#### WORK TASK:
Give back the line below containing "(1.80 s to 2.70 s)" and every later line, exactly.

#### SOURCE MATERIAL:
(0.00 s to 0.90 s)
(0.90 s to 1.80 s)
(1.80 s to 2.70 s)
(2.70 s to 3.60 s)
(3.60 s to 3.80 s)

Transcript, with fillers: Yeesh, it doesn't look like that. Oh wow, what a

#### RESULT:
(1.80 s to 2.70 s)
(2.70 s to 3.60 s)
(3.60 s to 3.80 s)

Transcript, with fillers: Yeesh, it doesn't look like that. Oh wow, what a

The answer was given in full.